SAMPLING RESULTS AND ASYMPTOTIC THEORY: Law of large numbers and central limit theorem; basic properties of the sample mean X-bar and sample variance; the distribution of student-t, Snedecor-F, and the range of a sample; sampling from finite populations. Asymptotics: propagation of error (=delta method), variance stabilizing transformations, asymptotic distributions of sample quantiles.

• Casella and Berger, Second Edition. Statistical Inference, Duxbury, Chapter 5.
• Arnold, S. F. Mathematical Statistics, Prentice Hall, Chapter 6.

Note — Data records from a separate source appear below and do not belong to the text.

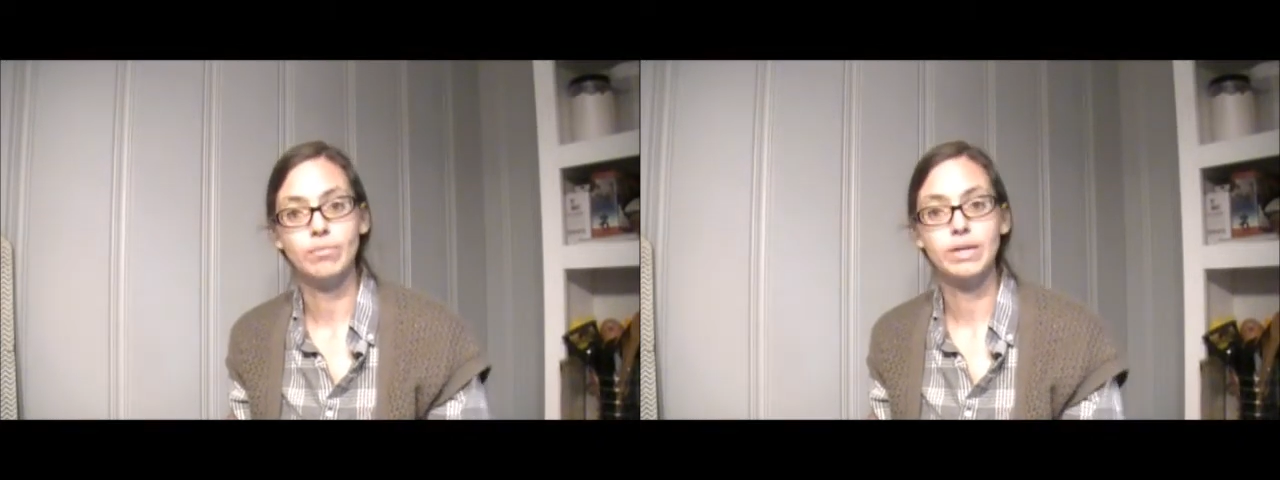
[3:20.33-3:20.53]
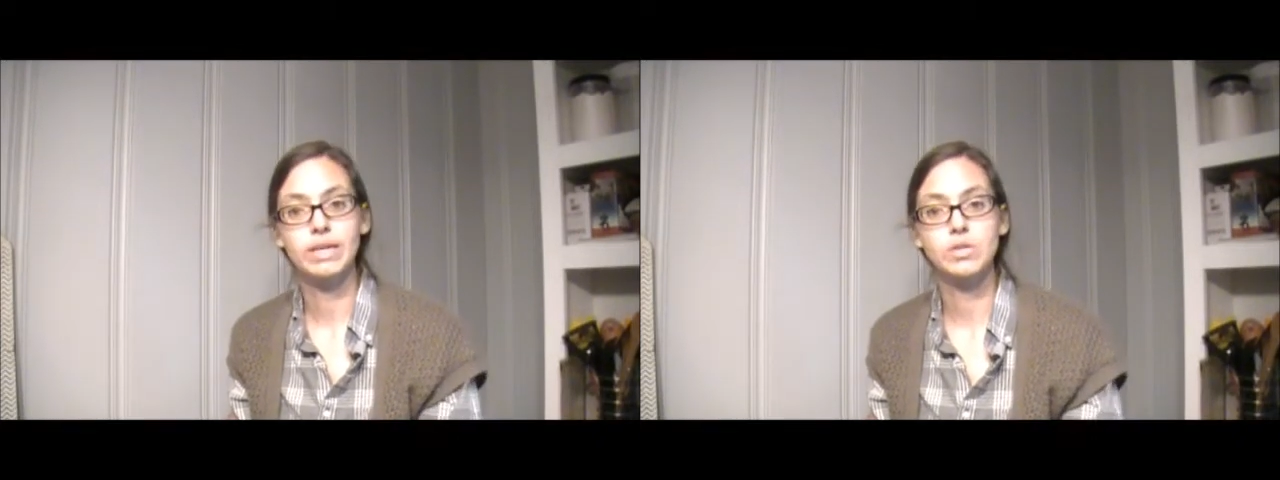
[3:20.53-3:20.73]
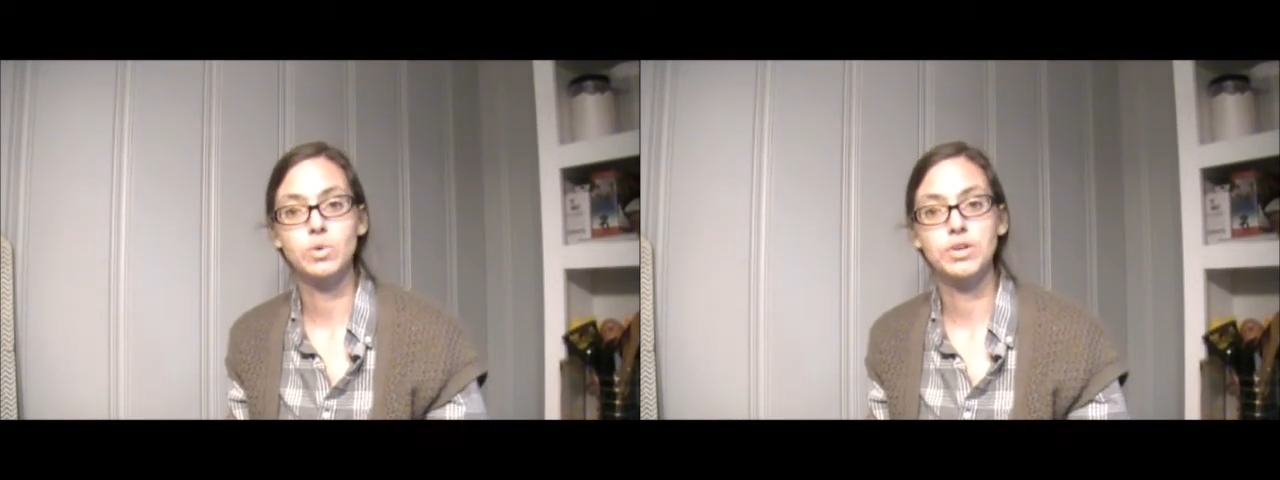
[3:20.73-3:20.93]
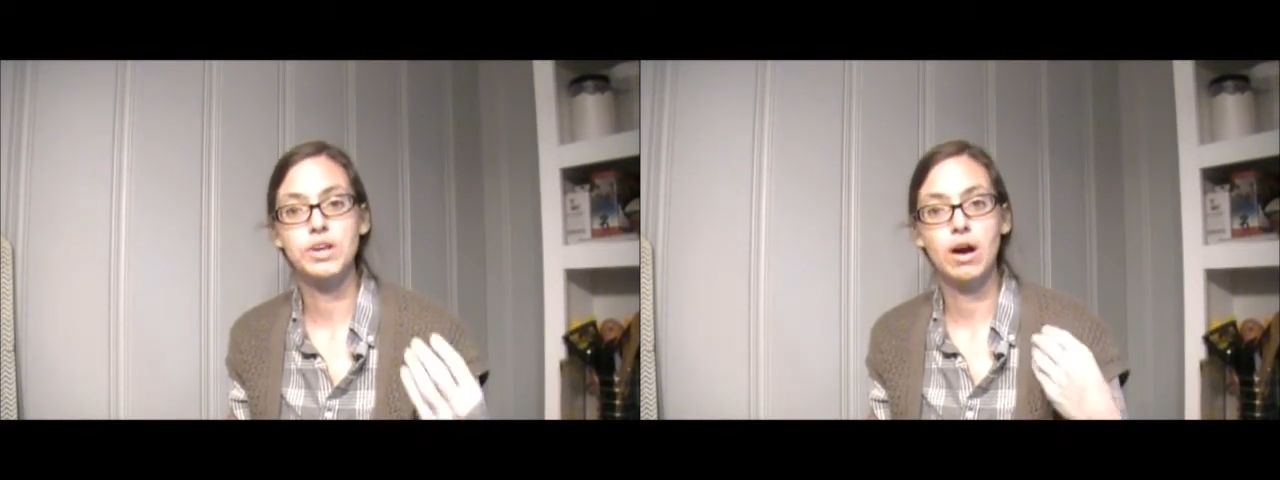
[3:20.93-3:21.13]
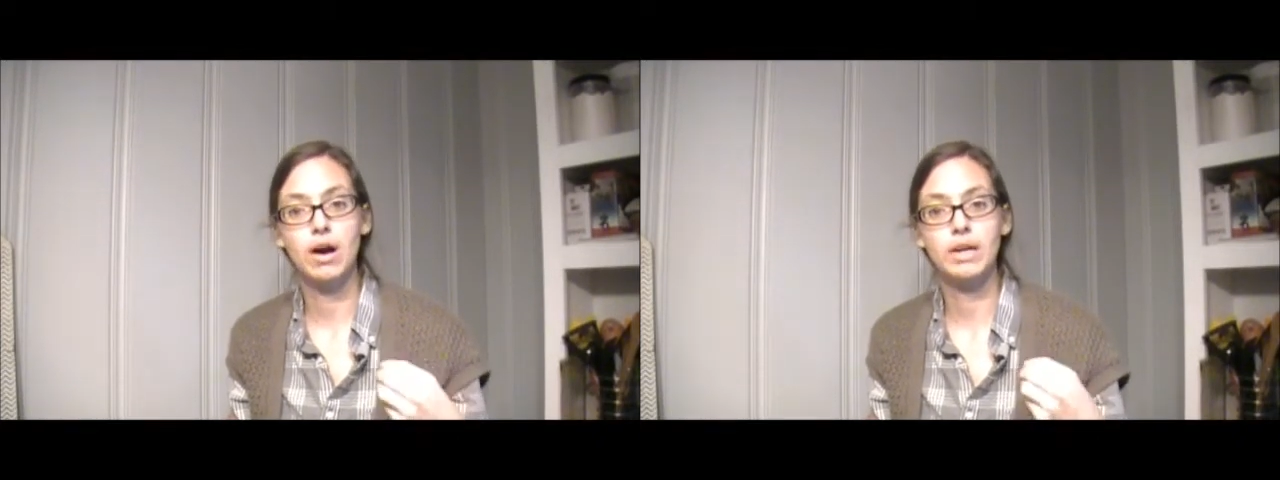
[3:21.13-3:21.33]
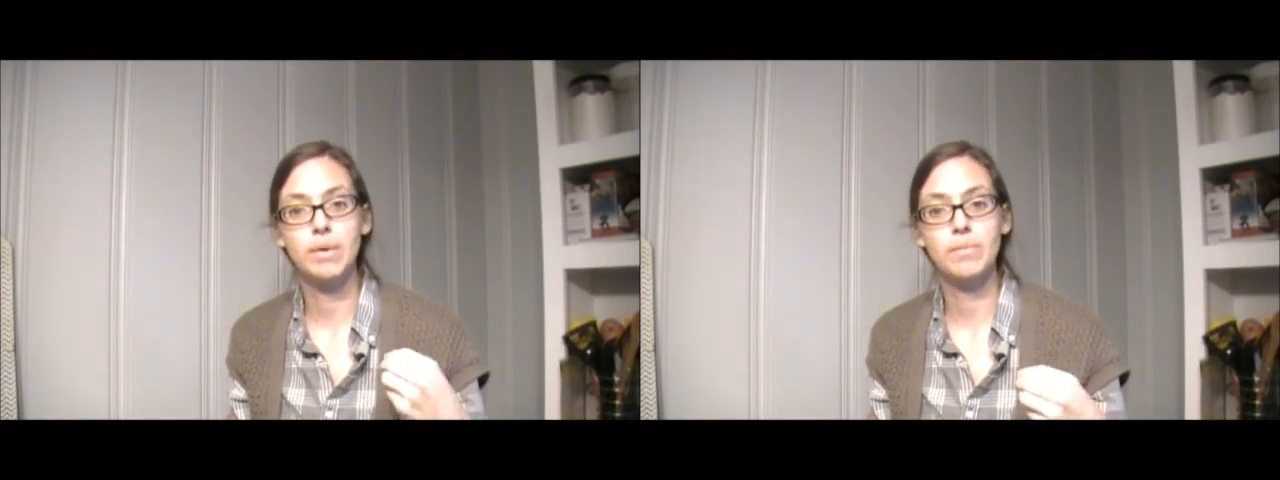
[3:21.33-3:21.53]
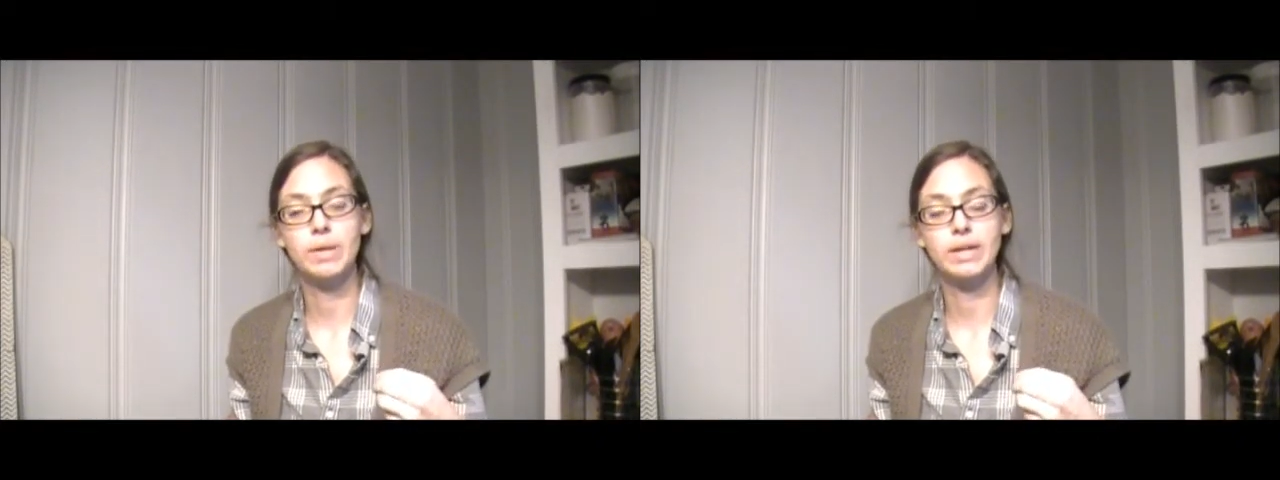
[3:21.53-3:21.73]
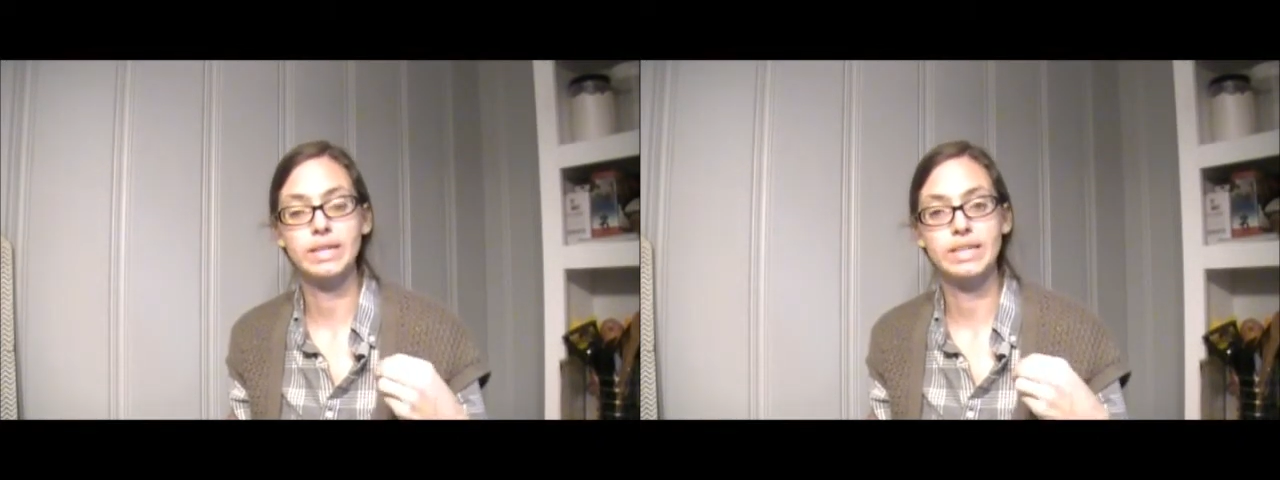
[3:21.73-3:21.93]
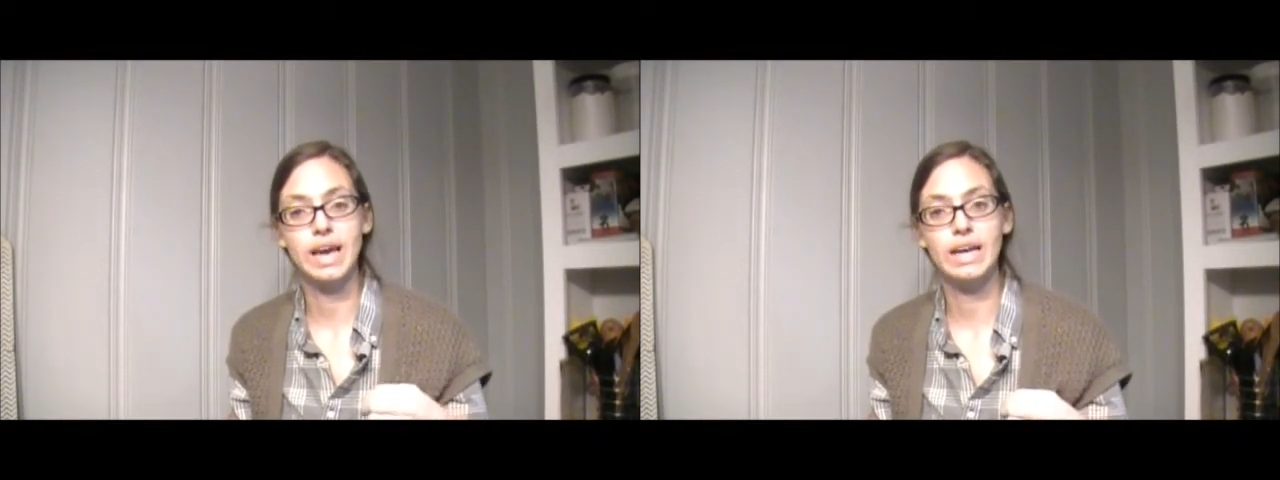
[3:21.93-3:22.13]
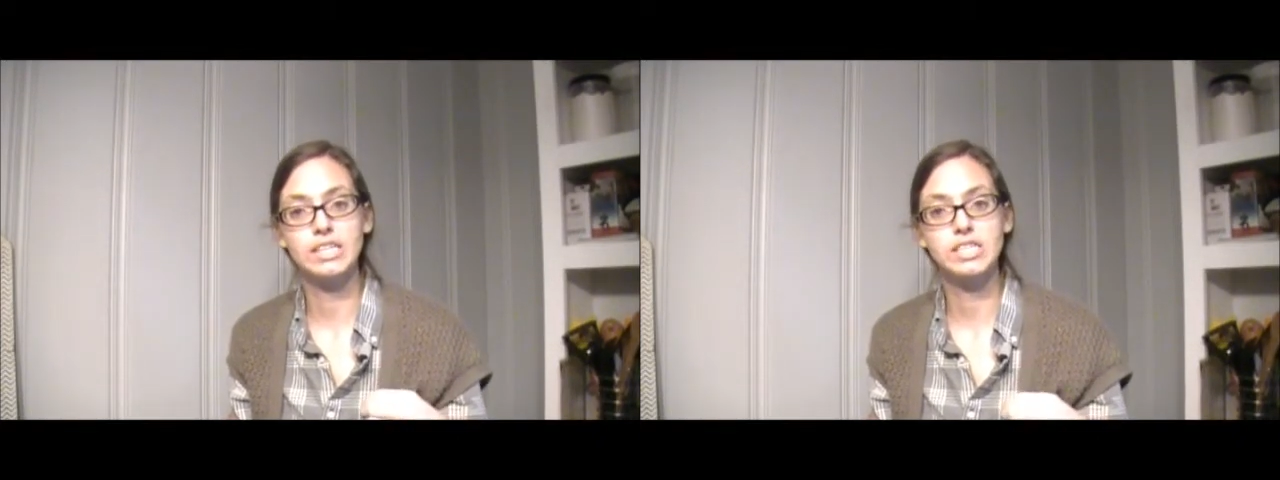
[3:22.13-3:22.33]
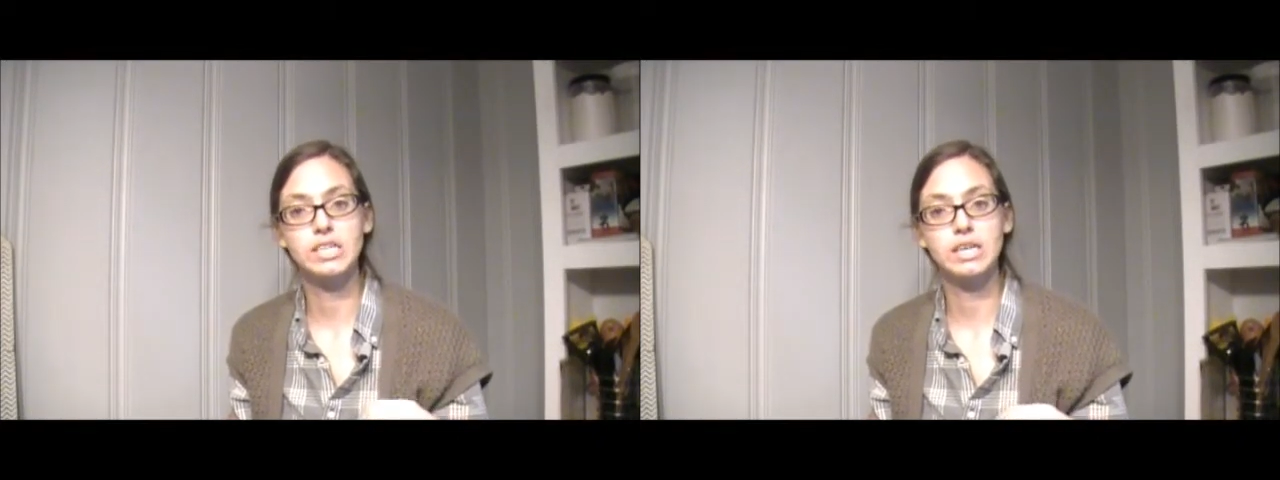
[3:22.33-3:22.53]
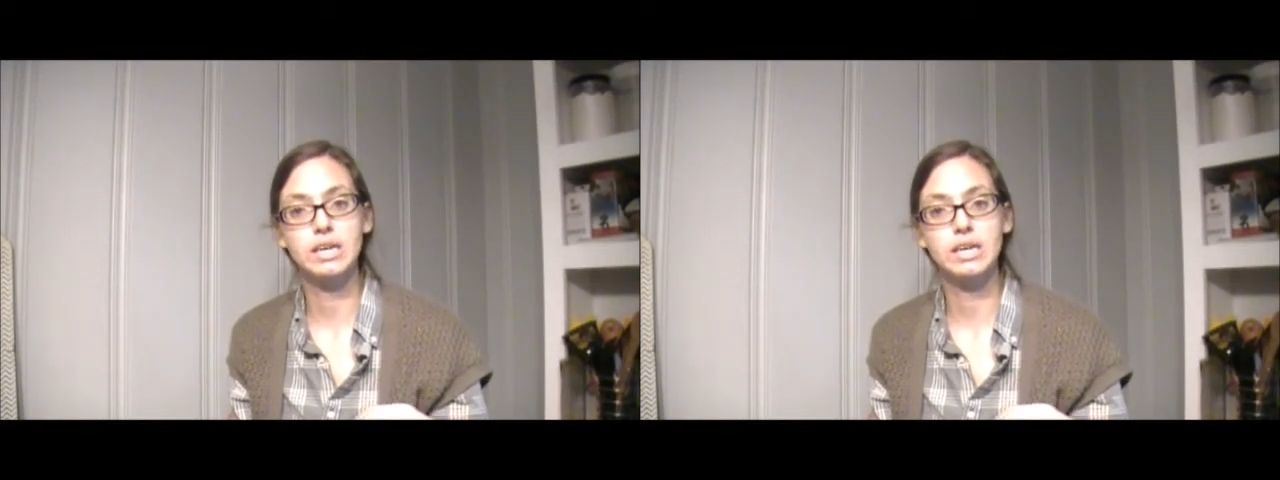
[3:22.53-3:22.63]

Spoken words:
because we're not engaged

ESTIMATION: Mean square error, method of moments, maximum likelihood estimators (MLE's), MLE's for Uniform(0,y) and Gamma(r,s), other examples of MLE's; exponential families and sufficiency, ancillary statistics and Basu's theorem, completeness; Cramér-Rao inequality, uniform minimum variance unbiased estimation, consistency and asymptotic distributions.

• Casella and Berger, Second Edition. Statistical Inference, Duxbury, Chapter 6-7, 10.
• Arnold, S. F. Mathematical Statistics, Prentice Hall, Chapter 7, 10.

TESTING AND CONFIDENCE INTERVALS: Hypothesis tests and power functions, likelihood ratio tests, Neyman-Pearson lemma and uniformly most powerful tests, asymptotic properties; confidence intervals, relationship between hypothesis tests and confidence intervals; one-sample, two-sample, and linear regression models. Pearson's chi-square goodness-of-fit statistics for multinomial data.

• Casella and Berger, Second Edition. Statistical Inference, Duxbury, Chapter 8-10.
• Arnold, S. F. Mathematical Statistics, Prentice Hall, Chapter 8-9, 11.

BAYESIAN APPROACHES: Bayes estimators and conjugate priors, Bayesian tests, Bayesian intervals, Bayesian estimators and decision theory.

• Casella and Berger, Second Edition. Statistical Inference, Duxbury, Chapter 8-10.
• Arnold, S. F. Mathematical Statistics, Prentice Hall, Chapter 8-9, 11.